All About Headers
The type you choose affects not just strength, but also cost, energy efficiency, and drywall cracking.
Synopsis: Everything you ever wanted to know about headers. The author explains the pros and cons of nine types of traditional headers. Find practical alternatives which will save you time and labor, but still carry the load. Choose which header is right for your job, then learn how to install it and protect it from common problems such as condensation and shrinking. The author also provides useful guidelines for determining header heights for custom doorframes.
Like many carpenters in the Northeast, I was taught to frame window and door headers by creating a plywood-and-lumber sandwich, held together with generous globs of construction adhesive and the tight rows of nails that onlya nail gun could deliver. Years later, I learned my energetic efforts to build a better header were an exceptional waste of time and resources. Neither the plywood nor the adhesive contributed much strength, only thickness, and this perfect thickness helped only to conduct heat out of the walls during the severe winters common to the region.
At the same time I was laying up lumber sandwiches, young production framers on the West Coast were framing headers efficiently using single-piece 4x12s. They needed only to be chopped to length and filled the wall space above openings, eliminating the need for maddeningly short cripple studs between the top of the header and the wall plate. Nowadays, however, such massive materials are relatively scarce and remarkably expensive, even on the West Coast. So although solid-stock headers certainly save labor, they no longer provide an economical alternative.
With these experiences in mind, I set out to discover some practical alternatives, surveying a number of expert framers in different regions of the country. Header framing varies widely from builder to builder and from region to region. Even when factors such as wall thickness and load conditions are made equal, building traditions and individual preferences make for a wide range of header configurations. The examples shown here are just a few of the options possible when you mix and match features, notch cripple studs, and sift in engineered materials. But they aptly demonstrate a number of practical considerations that must be kept in mind when framing a good header.

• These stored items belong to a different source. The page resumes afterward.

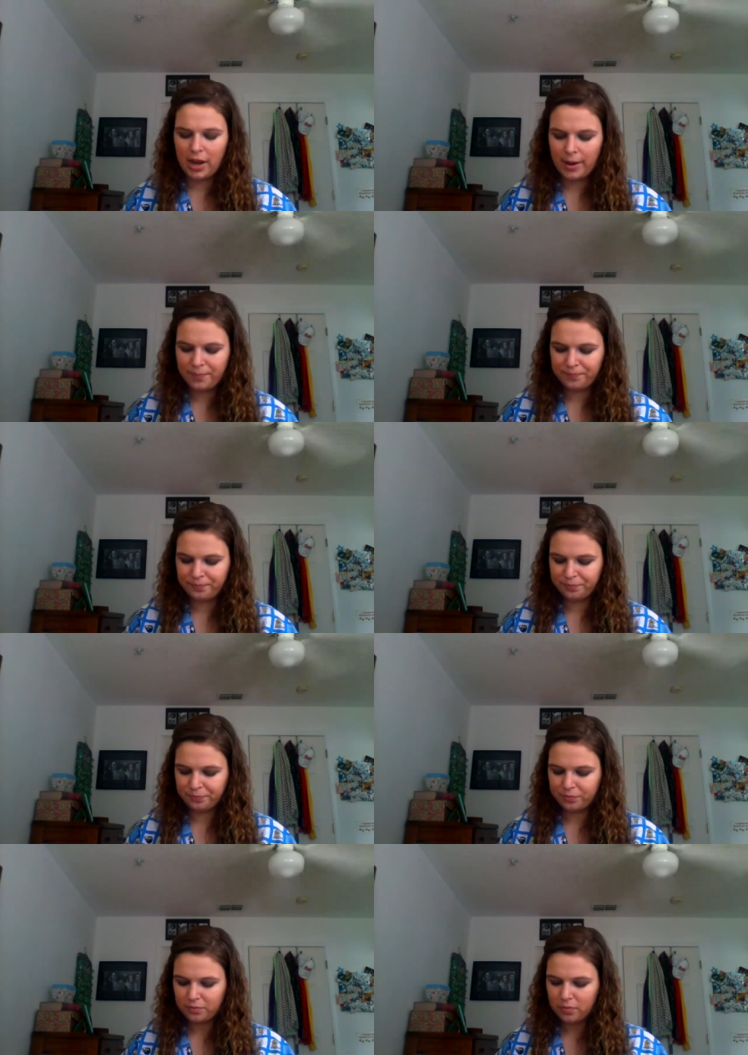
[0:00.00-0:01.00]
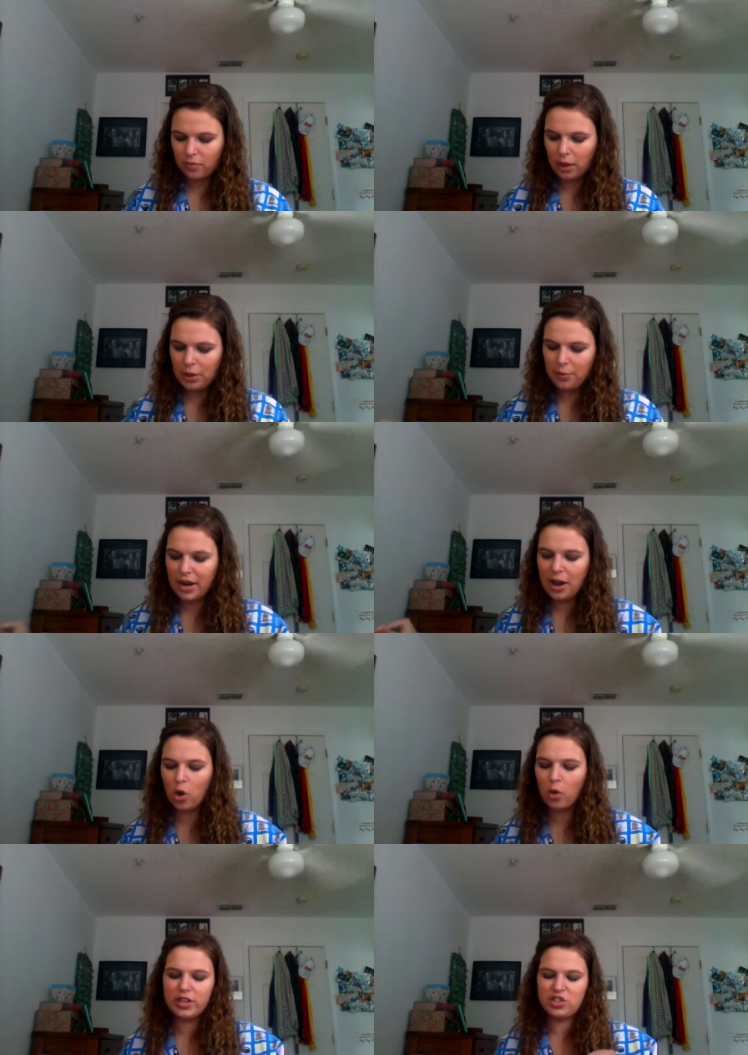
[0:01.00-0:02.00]
But I
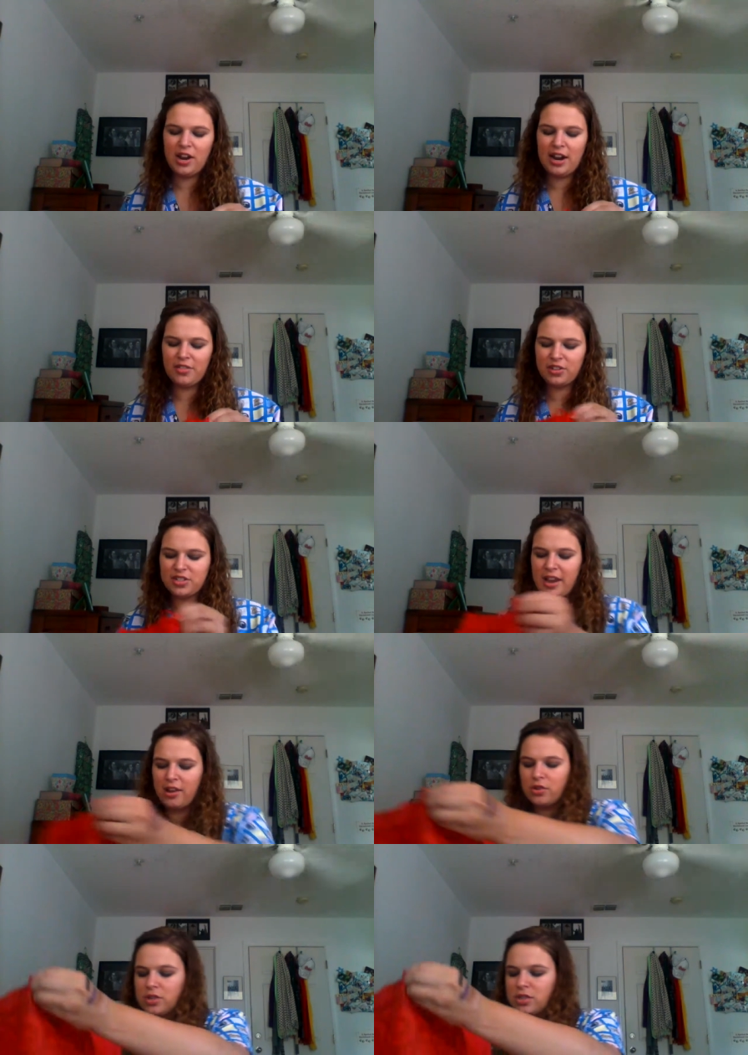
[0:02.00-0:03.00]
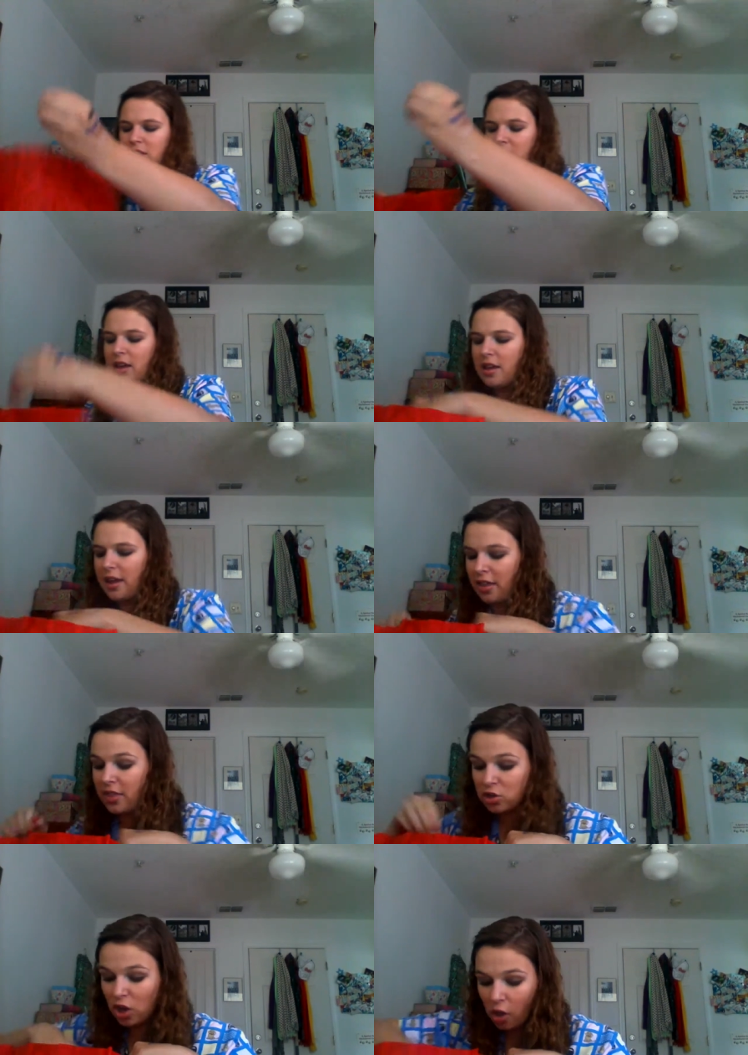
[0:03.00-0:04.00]
always check out their sales and their
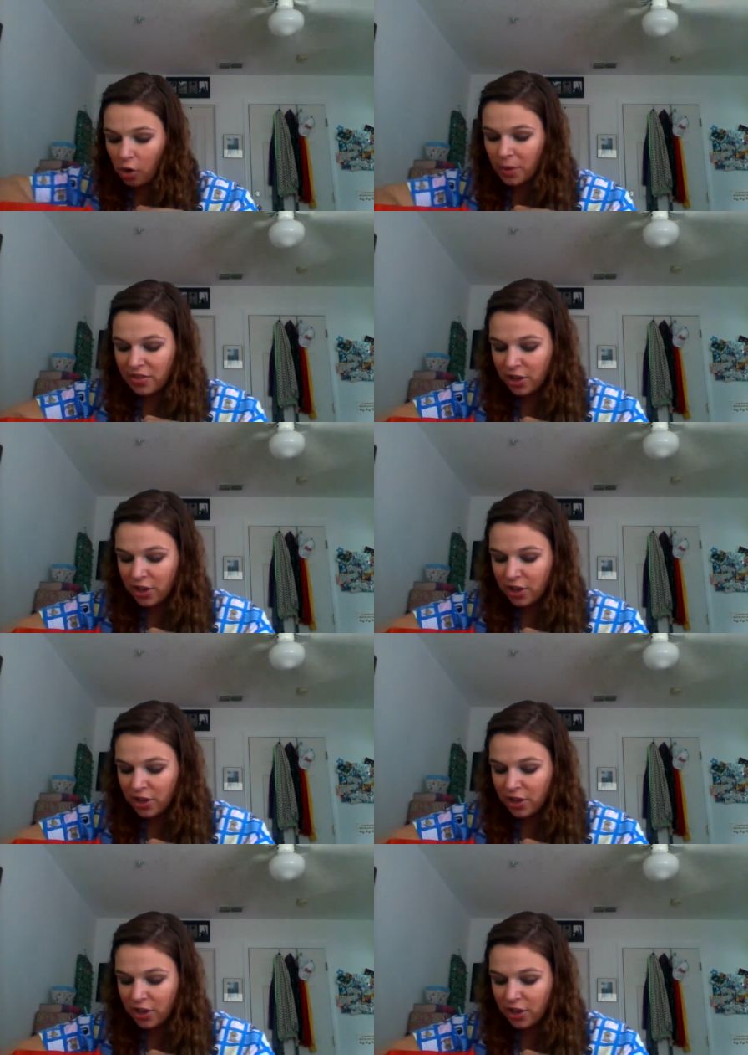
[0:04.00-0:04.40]
dollar bin.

Big headers need more studs
A header transfers loads from the roof and floors above to the foundation below by way of jack studs. This means the header not only must be deep enough (depth refers to the height of a beam: 2x10s are deeper than 2x6s) for a given span to resist bending under load, but also must be supported by jack studs on each end that are part of a load path that continues to the foundation.
The International Residential Code (IRC) specifies not only header size but also the number of jack studs for most common situations. While most windows and doors require just one jack stud at each end, long spans or extreme loads may call for two or more jack studs to increase the area bearing the load. If the loads on any header are concentrated over too small an area, the wood fibers at the ends of the header can be crushed. This can cause the header to drop, which in turn can crack drywall or, particularly with patio doors and casement windows, cause the door or window to jam.
Header hangers, such as the Simpson HH Series (www.strongtie.com), can be used to eliminate jack studs altogether. I’ve used them in some remodeling situations when I needed to squeeze a patio door or a wide window into an existing wall that didn’t have quite enough space for double jack studs. One jack and a SimpsonHH Series hanger did the trick.